Consumer expectations surrounding advertised movie start times are at the center of Connecticut bill that, if approved, would require theaters in the state to publish actual start times for movies, after all the ads and previews, or else face fines up to $1,000 per violation. State Sen. Martin Looney of New Haven, one of the bill’s co-sponsors, wrote:

I have received complaints from constituents who note that they incurred additional baby-sitting costs, or were late for a dinner reservation and had to wait a half hour for a table, or in the case of a couple who went to see the Bob Dylan biopic, A Complete Unknown, were subjected to a string of trailers for violent/horror films in which they had no interest.

The bill has gained national attention. It has its critics.

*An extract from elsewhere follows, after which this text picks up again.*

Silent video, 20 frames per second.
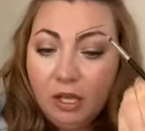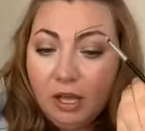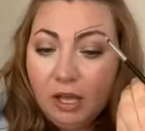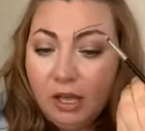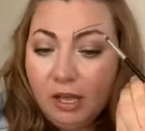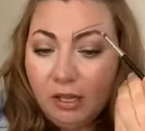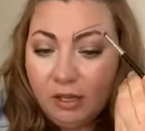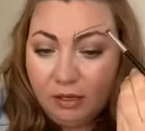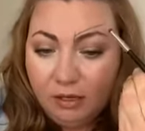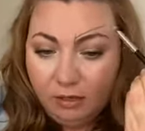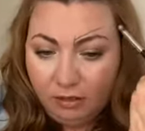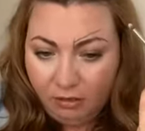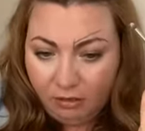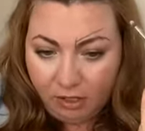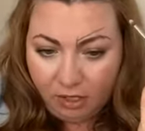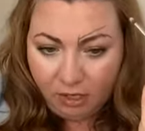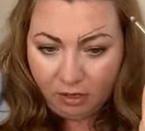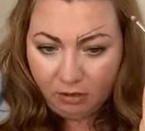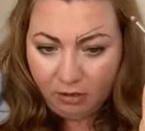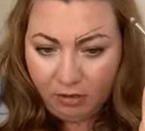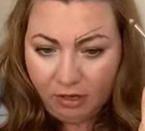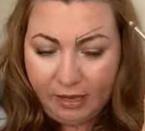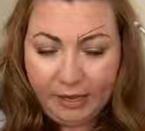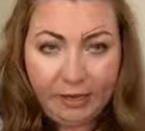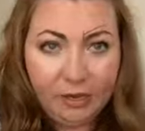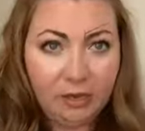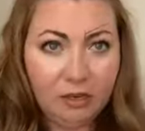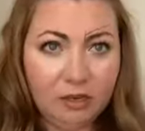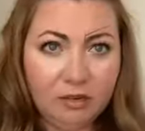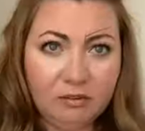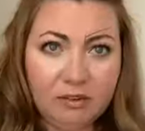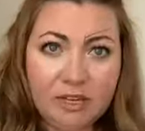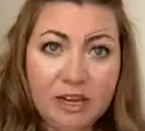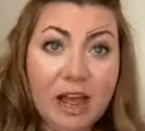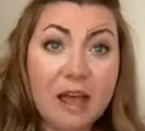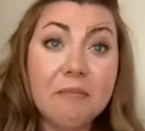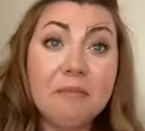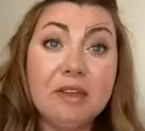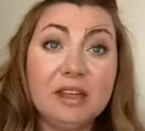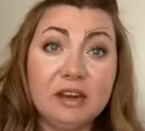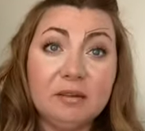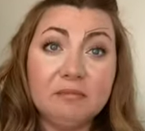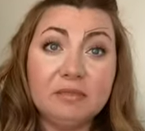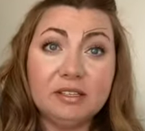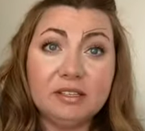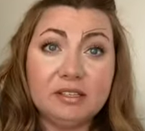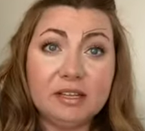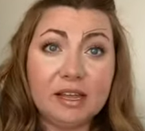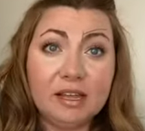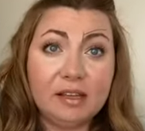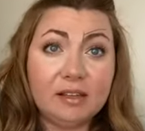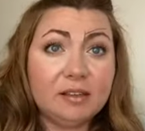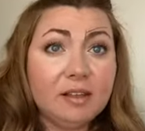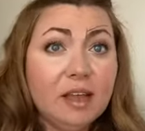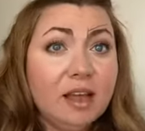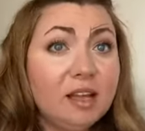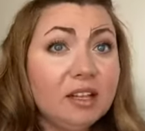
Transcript: And you're like, okay, you know what? I made a mistake.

Some have blasted the proposal as a “terrible idea” that could tarnish the movie-going experience or cause theaters to lose much-needed revenue. Even one of the state lawmakers who supports the bill acknowledged that this is “not the most important thing” on the legislative agenda. But why shouldn’t theaters be required to advertise actual start times? Who do they think they are, the Queen of Pop?

The bill comes as non-movie product ads are reportedly getting longer. I get the movie trailers – I came to see a movie after all. But why should I have to endure a spate of car commercials and soda ads supersized for the big screen?

Of note, this is not the first time theaters have been called out for advertising misleading start times.

In 2003, a class-action lawsuit was filed against Loews accusing the theater chain of deliberately withholding and suppressing information regarding the length of previews in its advertised start times. The lawsuit was ultimately dismissed, a decision that was affirmed on appeal as the appellate court noted that Loews had added a note to theater listings explaining that feature presentations will start 10 to 15 minutes after the published start time, meaning that the issue was moot.

Is this the most pressing issue of our time? Of course not. Will some see this as government overreach? Absolutely. But it’s not unreasonable to expect a movie to begin at the advertised start time, give or take a couple minutes. Now I’ve got to go. The babysitter is calling.

Jason Bagley

Jason Bagley, writer at TINA.org, is still romantic about journalism and believes in its power to educate and inform.